Voilà donc que cette organisation, parce qu'elle a l'exemple du Portugal sous les yeux, découvre pour la circonstance la nécessité d'une politique indépendante pour le prolétariat. Non sans mal d'ailleurs, comme en témoigne toute cette discussion. Pendant trente ans, nulle part elle n'a agi de façon conséquente sur la base d'une politique révolutionnaire indépendante de la classe ouvrière. Ce n'est pas faute de moyens, mais par démission politique. Or, cette organisation se prétend être une Internationale, c'est-à-dire une direction internationale révolutionnaire pour la classe ouvrière ! Elle regroupe et elle influence à travers le monde des milliers et sans doute des dizaines de milliers de militants. Elle représente aux yeux de l'extrême-gauche révolutionnaire de par le monde la filiation « officielle » avec la Quatrième Internationale de Trotsky. Elle a des moyens et des possibilités dont ne dispose aucun autre regroupement trotskyste. Or, le bilan de trente ans, c'est qu'il n'y a pas un seul pays où elle a su faire surgir, face à des directions petites-bourgeoises, une direction représentant les intérêts du prolétariat. Et cela, par refus de le faire, par choix politique. Et aujourd'hui encore, tout en parlant de la nécessité de donner au prolétariat une perspective politique indépendante, cette organisation continue à justifier, légitimer, théoriser sa démission pendant les trente ans passés. Cela signifie qu'il n'y a aucune raison de voir dans ses positions d'aujourd'hui autre chose que des prises de position circonstancielles. Cela signifie que rien, mais strictement rien ne garantit qu'en cas de montée révolutionnaire dans quelque pays que ce soit, cette organisation défendra rigoureusement une politique révolutionnaire indépendante pour le prolétariat et qu'elle ne s'alignera pas derrière d'autres forces sociales, étudiants, paysans, petits bourgeois de toute sorte, des partis plus ou moins communistes, des armées plus ou moins rouges ou radicales, comme ils l'ont toujours fait.
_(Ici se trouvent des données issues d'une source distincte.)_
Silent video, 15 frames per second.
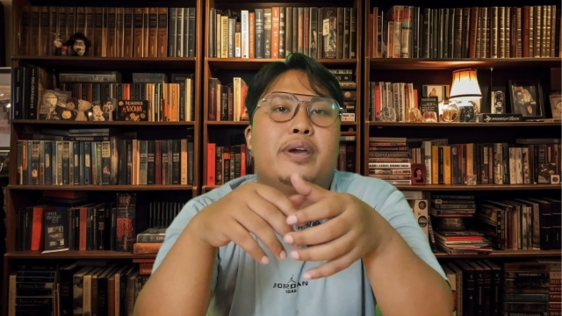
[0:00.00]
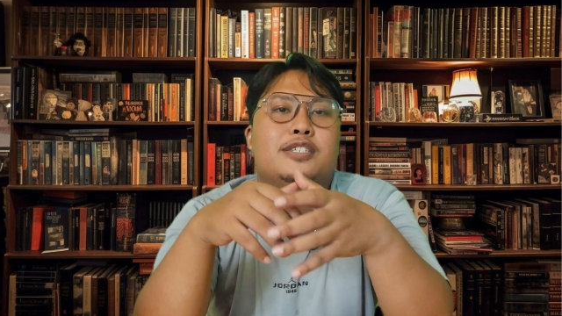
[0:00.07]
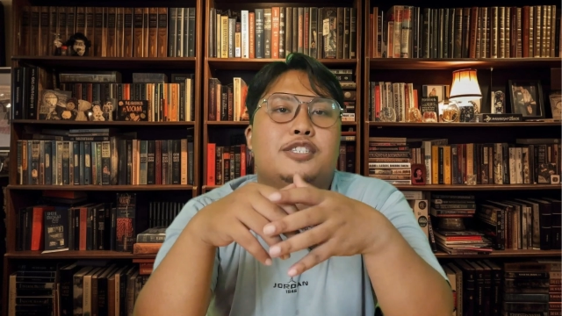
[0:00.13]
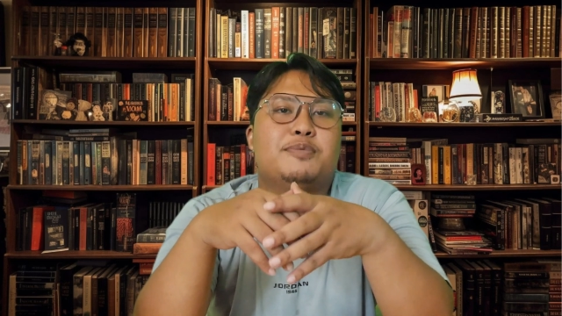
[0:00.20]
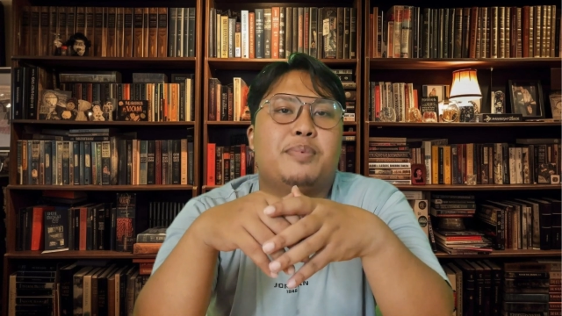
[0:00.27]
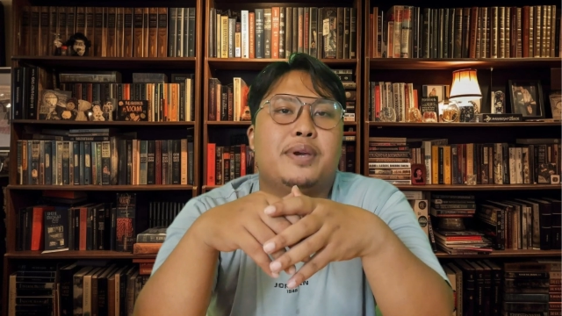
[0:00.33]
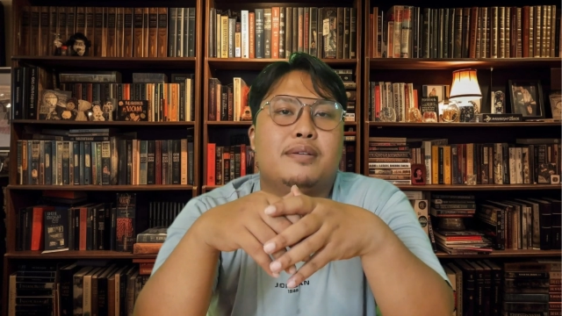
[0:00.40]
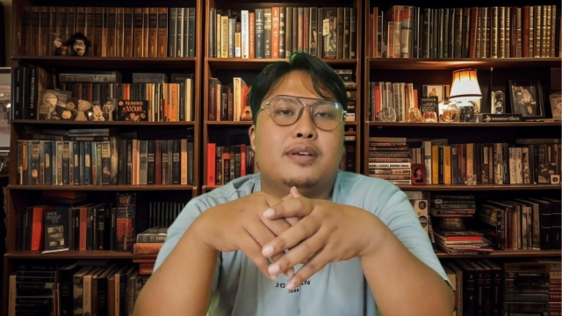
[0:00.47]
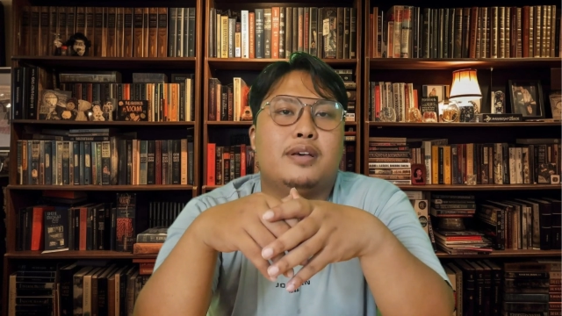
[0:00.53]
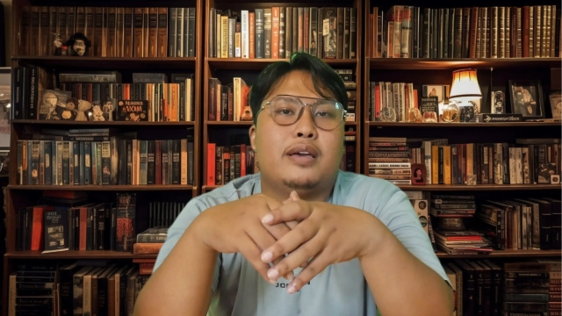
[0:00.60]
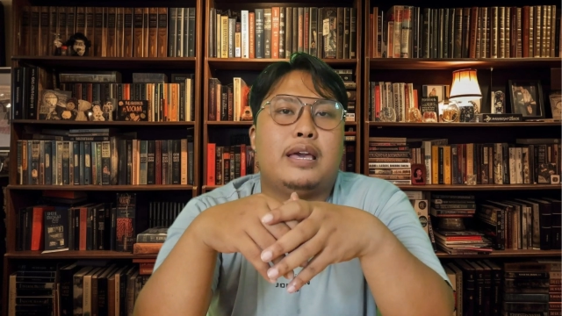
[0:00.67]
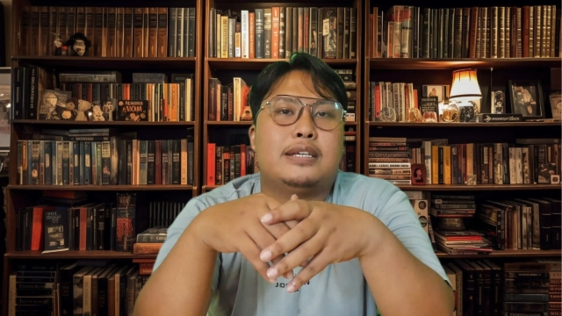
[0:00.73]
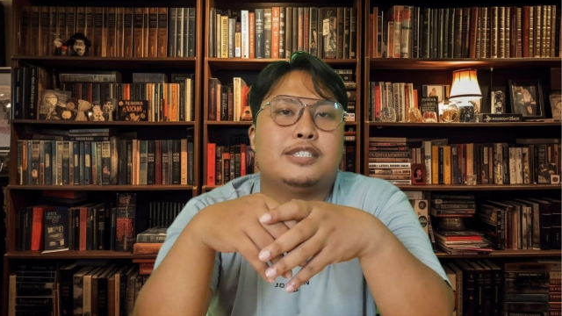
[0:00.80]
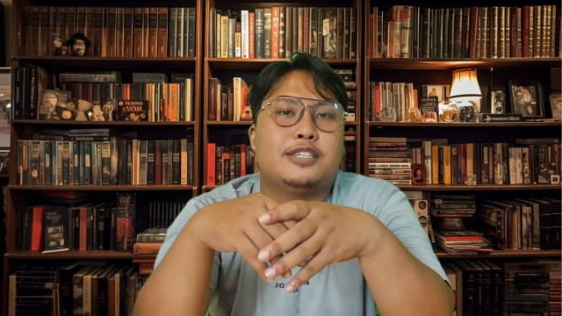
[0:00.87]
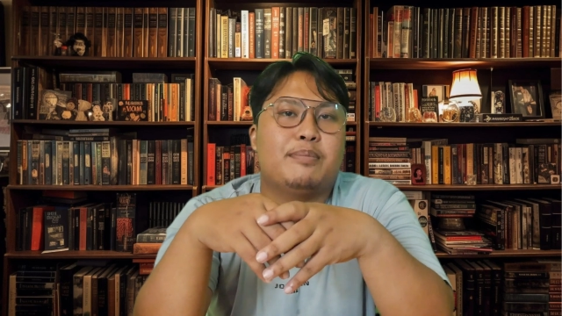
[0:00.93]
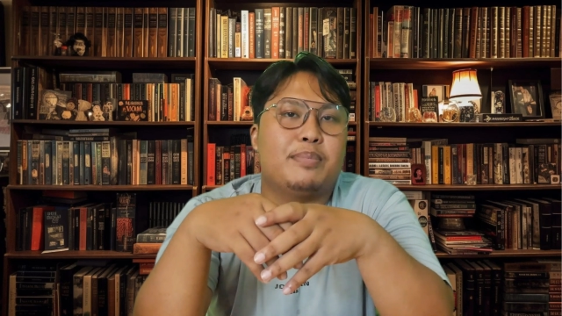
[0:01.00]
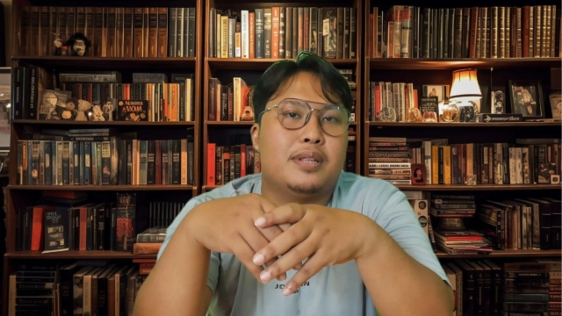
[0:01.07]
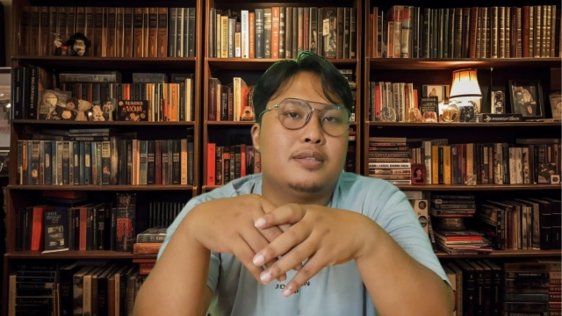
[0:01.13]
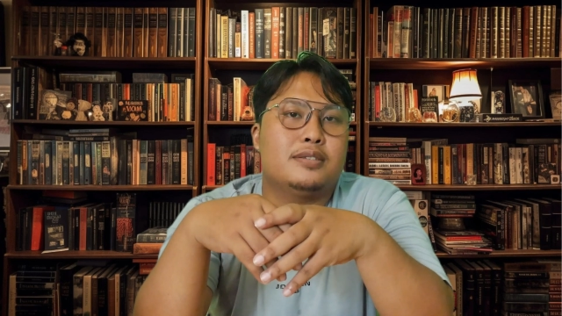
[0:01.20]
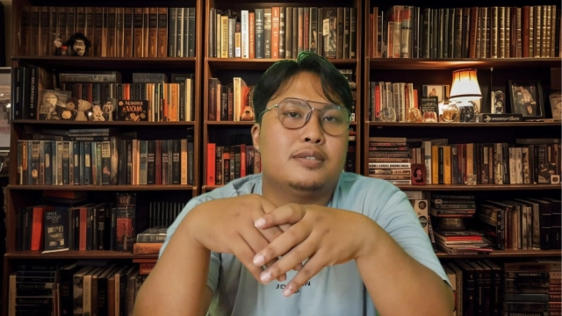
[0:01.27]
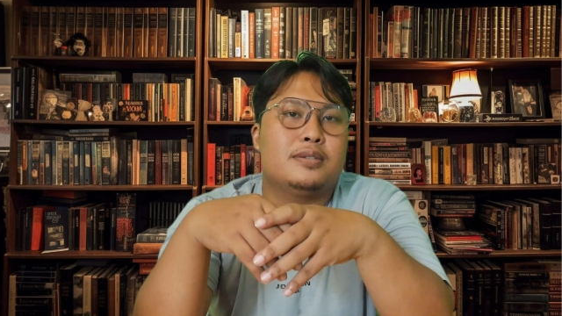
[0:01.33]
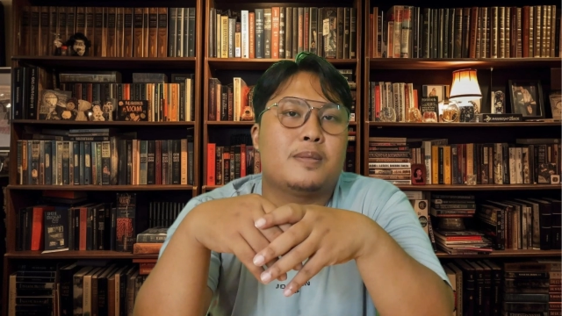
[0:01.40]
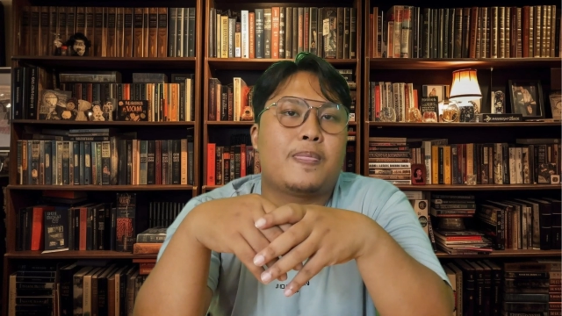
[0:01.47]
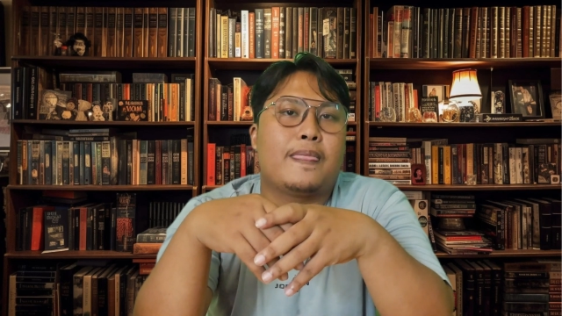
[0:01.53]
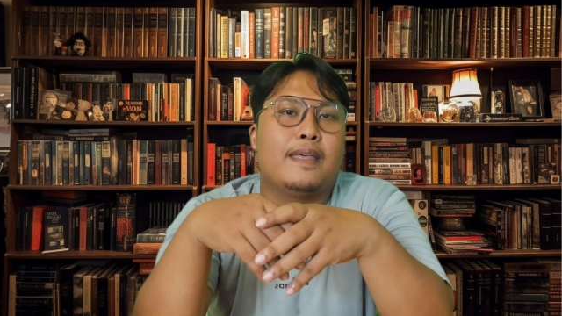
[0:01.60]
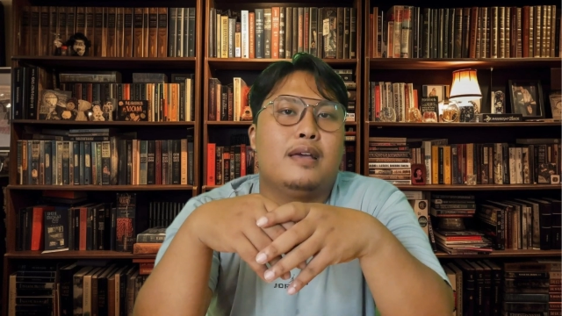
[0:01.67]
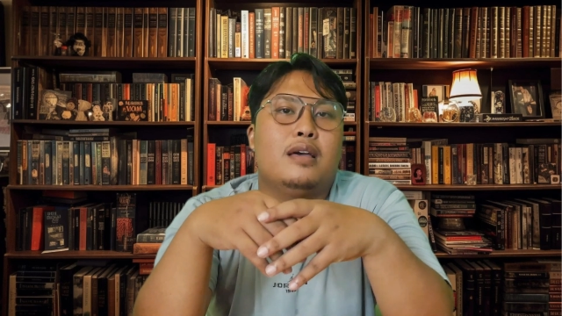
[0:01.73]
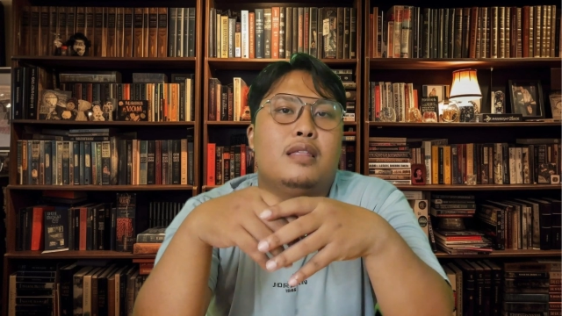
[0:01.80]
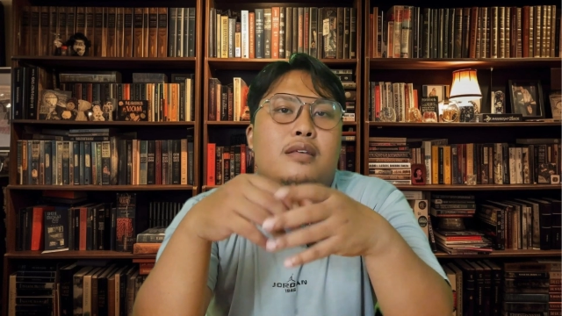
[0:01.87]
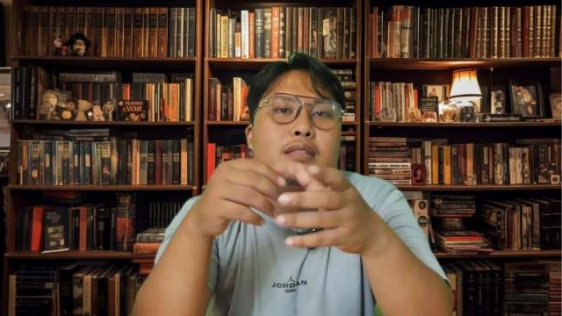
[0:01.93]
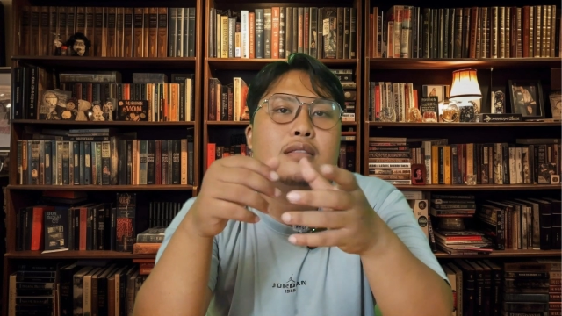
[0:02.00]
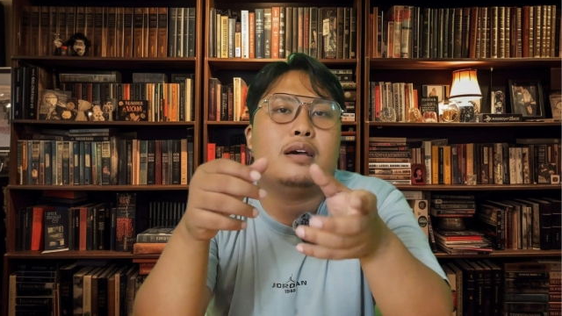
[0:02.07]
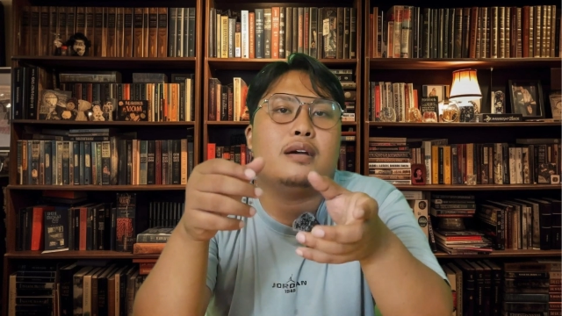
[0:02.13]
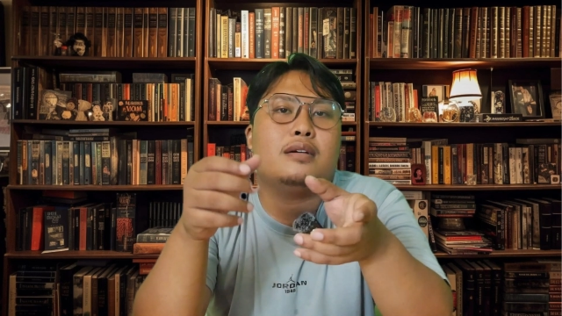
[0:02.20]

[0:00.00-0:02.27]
examples. The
Mais de quel droit donc une telle organisation se prétend être une direction internationale ? C'est une direction faillie depuis trente ans, c'est-à-dire une direction qui, au meilleur des cas, ne sert à rien, et au pire, sert, à la mesure de son échelle, d'autres intérêts que ceux de la classe ouvrière.

Si ce regroupement international n'est pas une Internationale, ce n'est pas en raison de sa force numérique et organisationnelle très relative, mais en raison de sa faillite politique ; faillite qu'en fait elle vient de reconnaître tout à fait in volontairement et inconsciemment en faisant le bilan des trente ans passés.

La Quatrième Internationale n'existe plus, parce qu'elle n'existe pas politiquement. Il faut la reconstruire, complètement, des pieds à la tête.